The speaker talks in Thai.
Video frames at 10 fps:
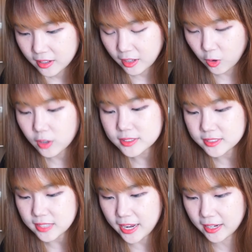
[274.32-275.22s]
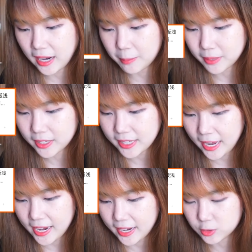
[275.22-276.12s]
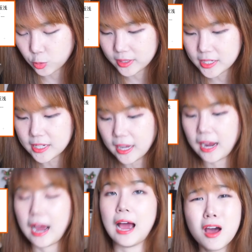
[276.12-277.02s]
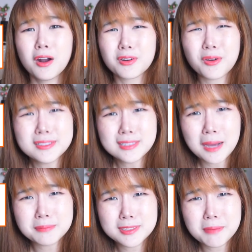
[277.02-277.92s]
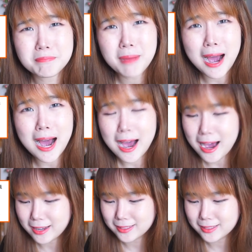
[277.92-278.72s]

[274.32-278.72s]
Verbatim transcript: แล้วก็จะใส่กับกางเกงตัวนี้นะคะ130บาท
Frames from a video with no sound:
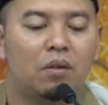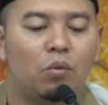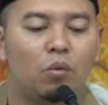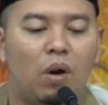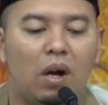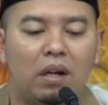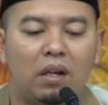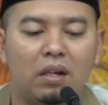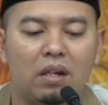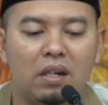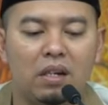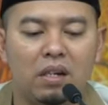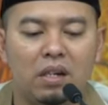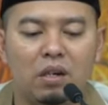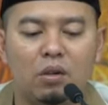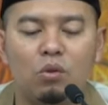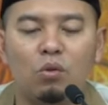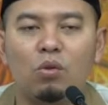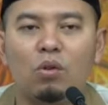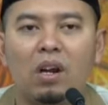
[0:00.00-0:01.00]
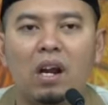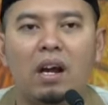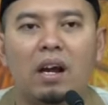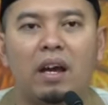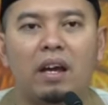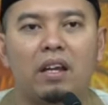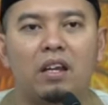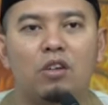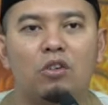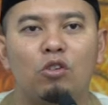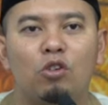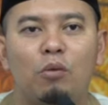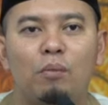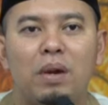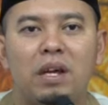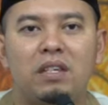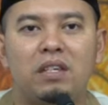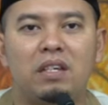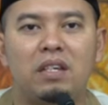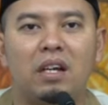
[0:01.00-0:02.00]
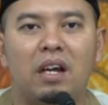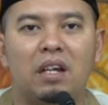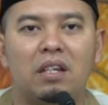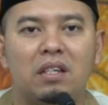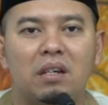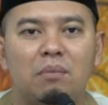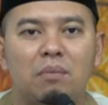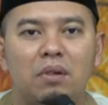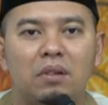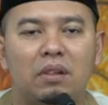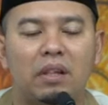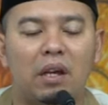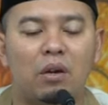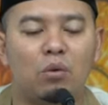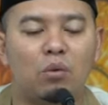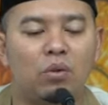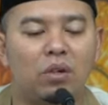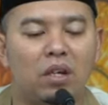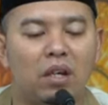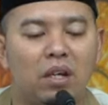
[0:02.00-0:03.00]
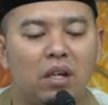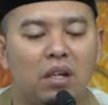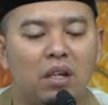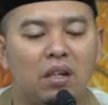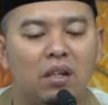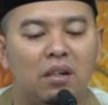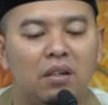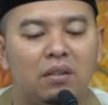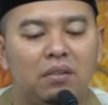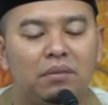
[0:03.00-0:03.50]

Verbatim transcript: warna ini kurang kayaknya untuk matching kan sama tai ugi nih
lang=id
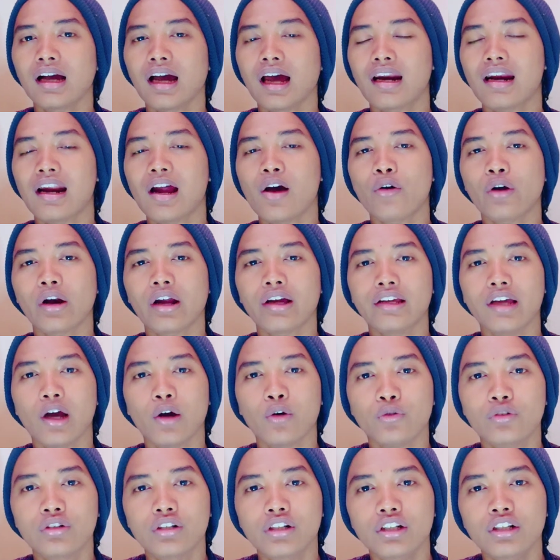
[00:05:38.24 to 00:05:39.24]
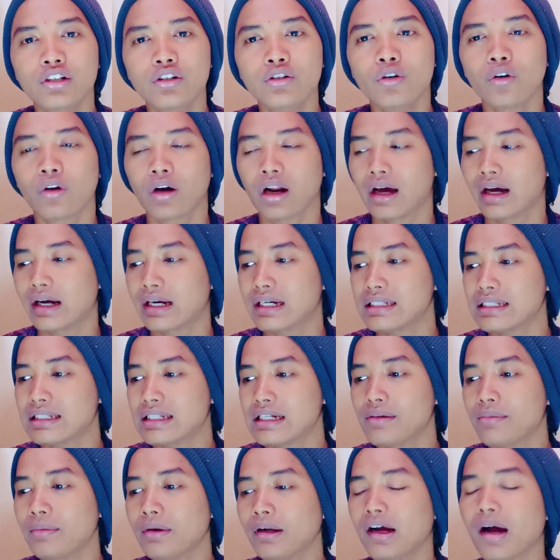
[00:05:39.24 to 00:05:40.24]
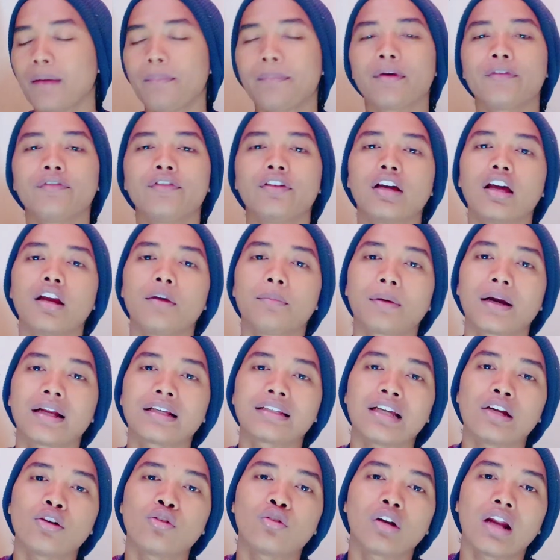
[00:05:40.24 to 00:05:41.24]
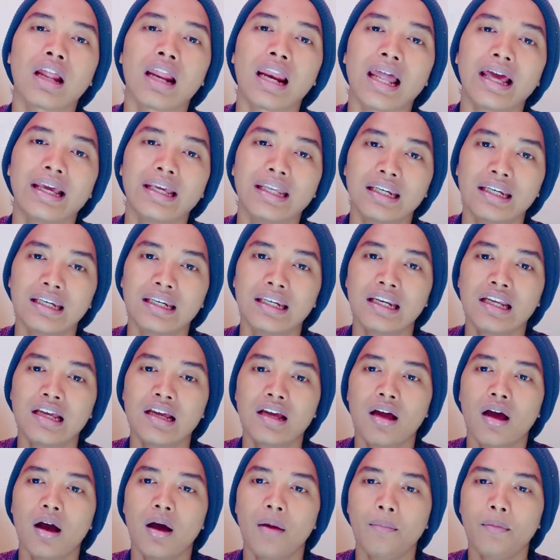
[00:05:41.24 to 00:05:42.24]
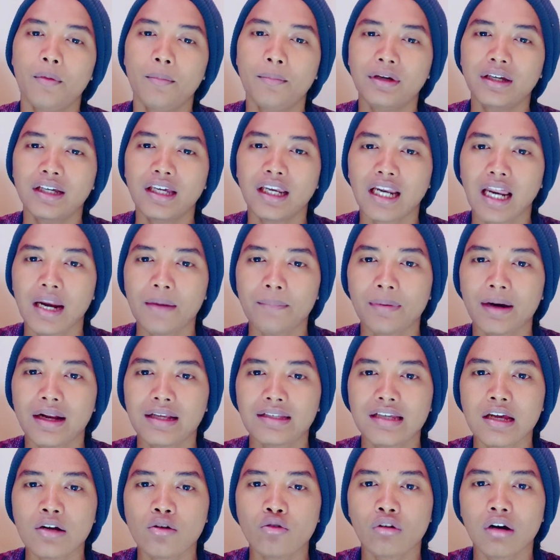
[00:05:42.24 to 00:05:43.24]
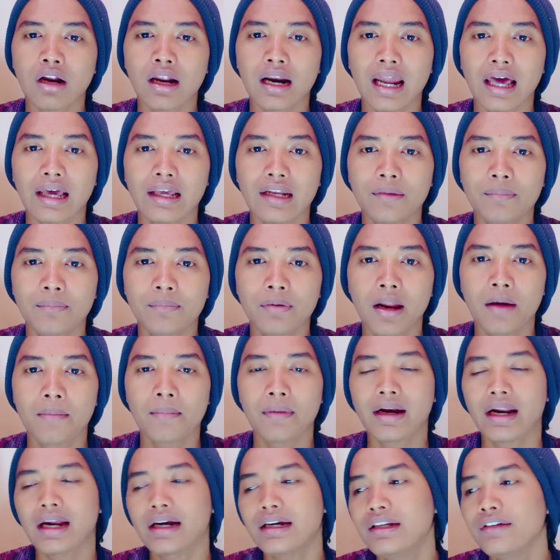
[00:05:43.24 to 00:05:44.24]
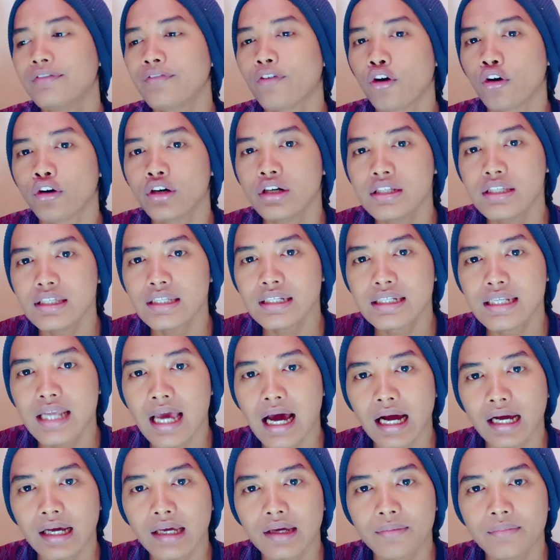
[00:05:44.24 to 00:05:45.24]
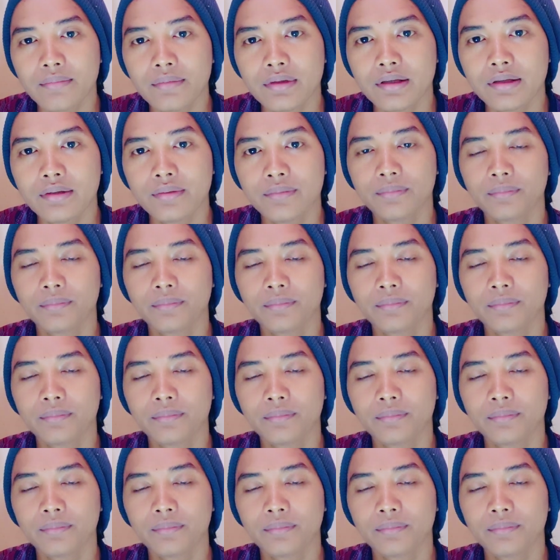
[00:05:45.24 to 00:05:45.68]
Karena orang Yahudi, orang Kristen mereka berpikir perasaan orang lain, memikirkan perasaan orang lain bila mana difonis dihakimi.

- - - - -

AIM OF THE EXERCISE
The expected output is the material above, repeated exactly and free of pictures.

RESPONSE TO THIS TASK
The speaker talks in Thai.
Video frames at 10 fps:
[274.32-275.22s]
[275.22-276.12s]
[276.12-277.02s]
[277.02-277.92s]
[277.92-278.72s]

[274.32-278.72s]
Verbatim transcript: แล้วก็จะใส่กับกางเกงตัวนี้นะคะ130บาท
Frames from a video with no sound:
[0:00.00-0:01.00]
[0:01.00-0:02.00]
[0:02.00-0:03.00]
[0:03.00-0:03.50]

Verbatim transcript: warna ini kurang kayaknya untuk matching kan sama tai ugi nih
lang=id
[00:05:38.24 to 00:05:39.24]
[00:05:39.24 to 00:05:40.24]
[00:05:40.24 to 00:05:41.24]
[00:05:41.24 to 00:05:42.24]
[00:05:42.24 to 00:05:43.24]
[00:05:43.24 to 00:05:44.24]
[00:05:44.24 to 00:05:45.24]
[00:05:45.24 to 00:05:45.68]
Karena orang Yahudi, orang Kristen mereka berpikir perasaan orang lain, memikirkan perasaan orang lain bila mana difonis dihakimi.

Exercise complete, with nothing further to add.